▶ **Aim of the exercise**
Repeat all of the data word for word so that only the pictures are missing from the copy.

▶ **Material provided**

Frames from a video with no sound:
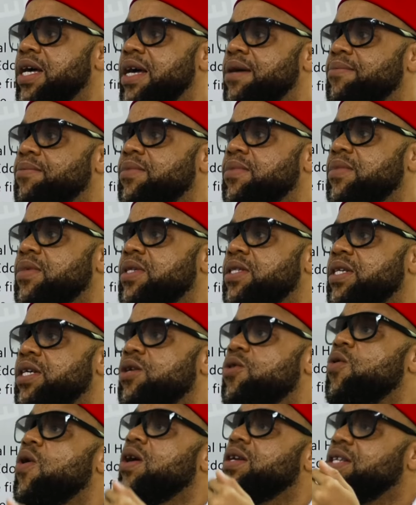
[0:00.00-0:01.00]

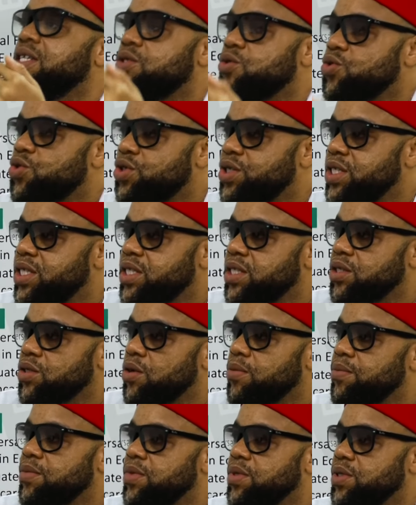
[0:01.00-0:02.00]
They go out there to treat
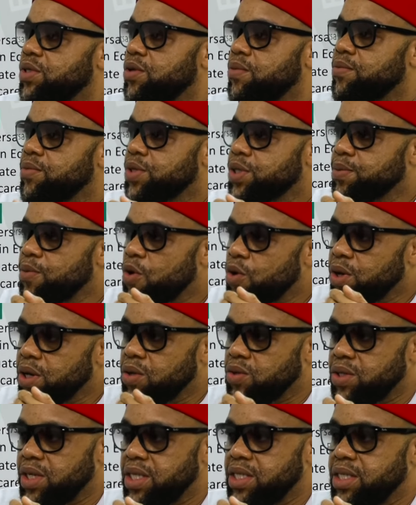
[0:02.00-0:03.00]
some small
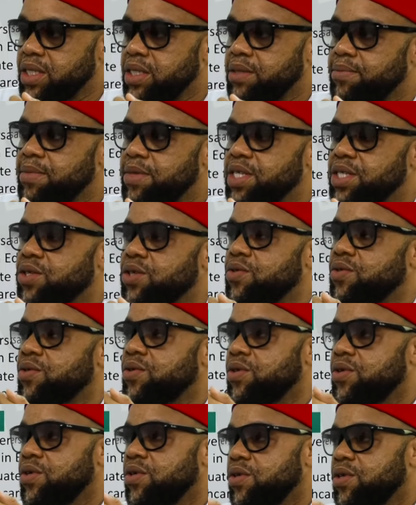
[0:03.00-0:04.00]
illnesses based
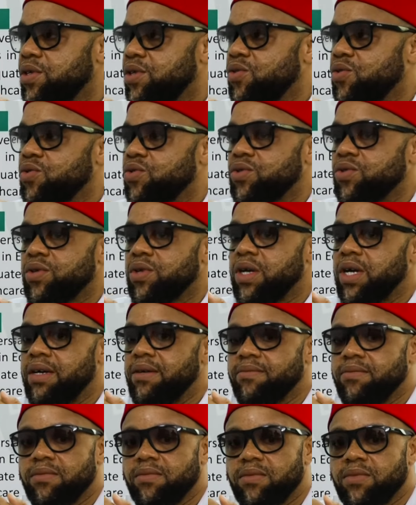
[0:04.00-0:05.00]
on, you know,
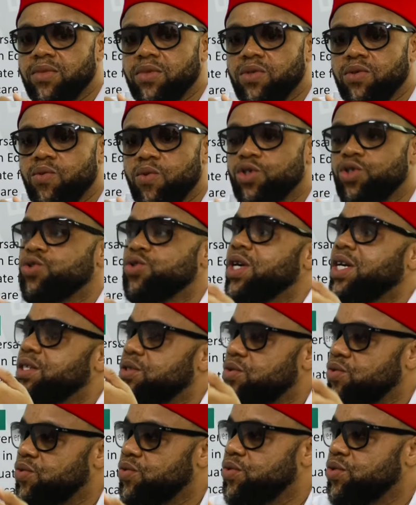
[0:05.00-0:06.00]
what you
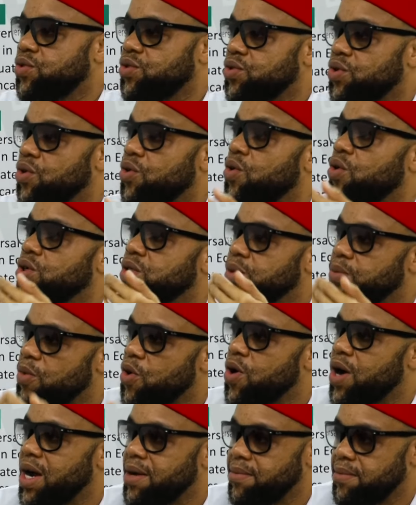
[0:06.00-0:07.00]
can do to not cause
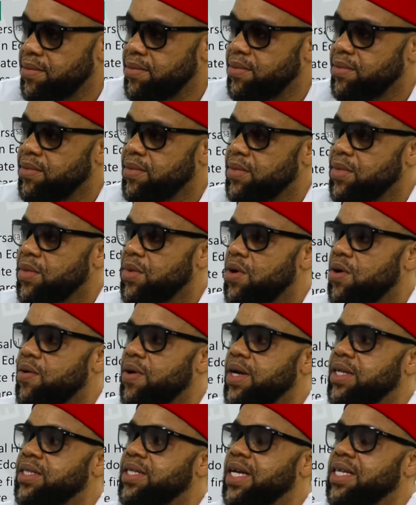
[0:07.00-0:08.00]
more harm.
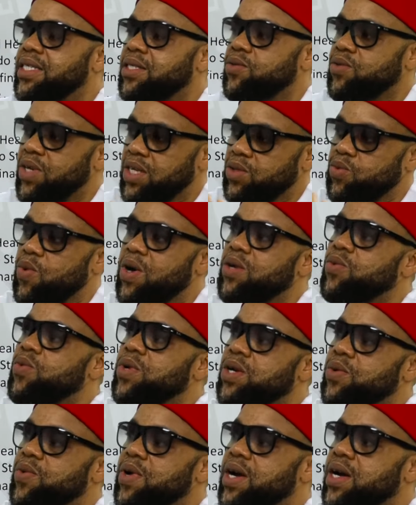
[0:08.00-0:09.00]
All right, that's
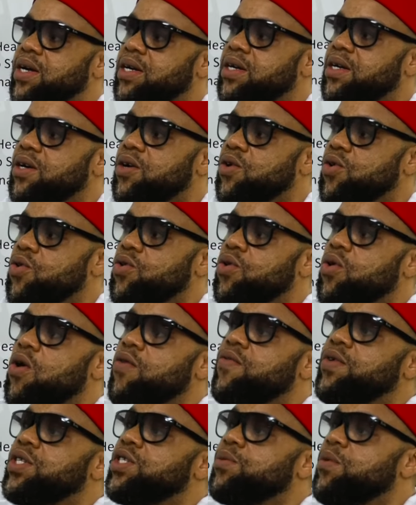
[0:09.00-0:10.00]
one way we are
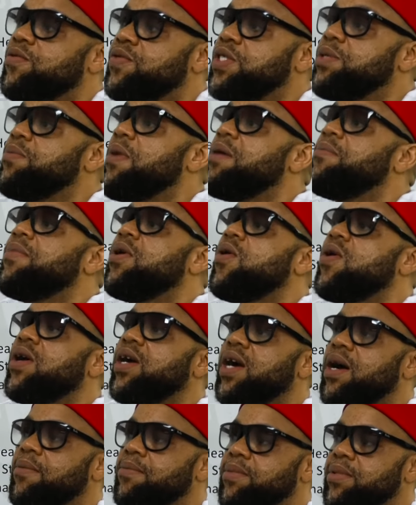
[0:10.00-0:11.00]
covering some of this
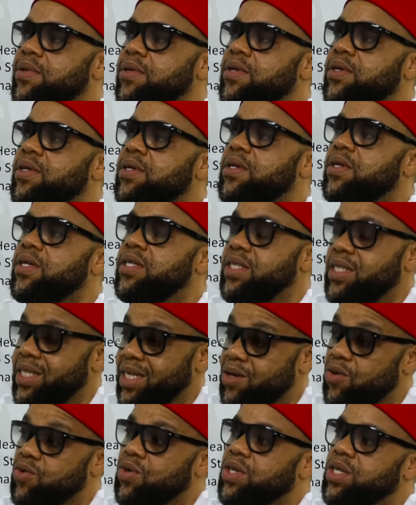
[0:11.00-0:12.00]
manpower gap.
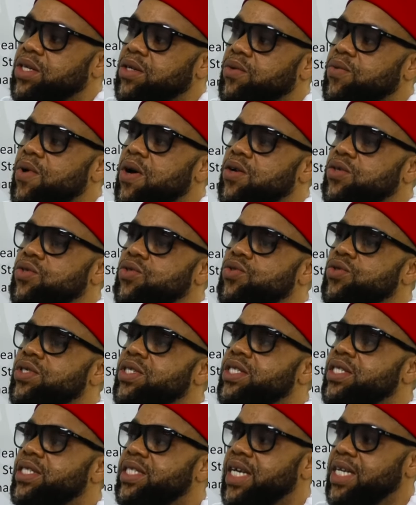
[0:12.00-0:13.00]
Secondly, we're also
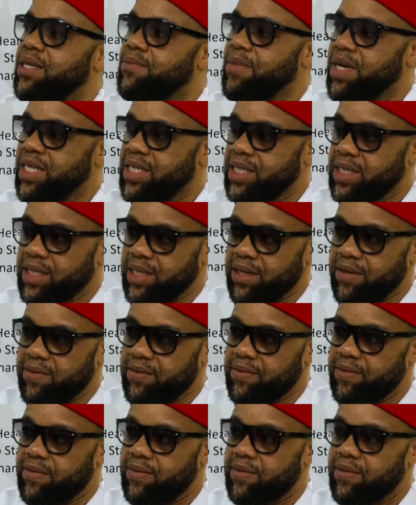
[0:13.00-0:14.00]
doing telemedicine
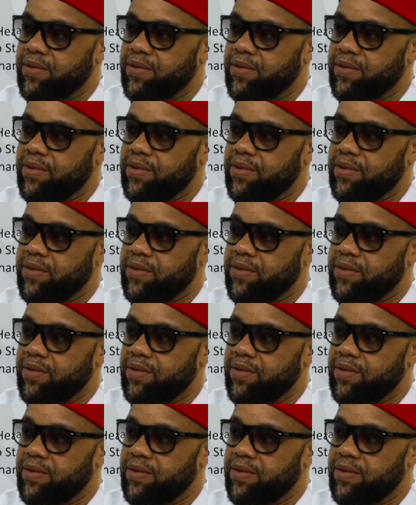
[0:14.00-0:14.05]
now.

▶ **Solution to the problem**
Frames from a video with no sound:
[0:00.00-0:01.00]

[0:01.00-0:02.00]
They go out there to treat
[0:02.00-0:03.00]
some small
[0:03.00-0:04.00]
illnesses based
[0:04.00-0:05.00]
on, you know,
[0:05.00-0:06.00]
what you
[0:06.00-0:07.00]
can do to not cause
[0:07.00-0:08.00]
more harm.
[0:08.00-0:09.00]
All right, that's
[0:09.00-0:10.00]
one way we are
[0:10.00-0:11.00]
covering some of this
[0:11.00-0:12.00]
manpower gap.
[0:12.00-0:13.00]
Secondly, we're also
[0:13.00-0:14.00]
doing telemedicine
[0:14.00-0:14.05]
now.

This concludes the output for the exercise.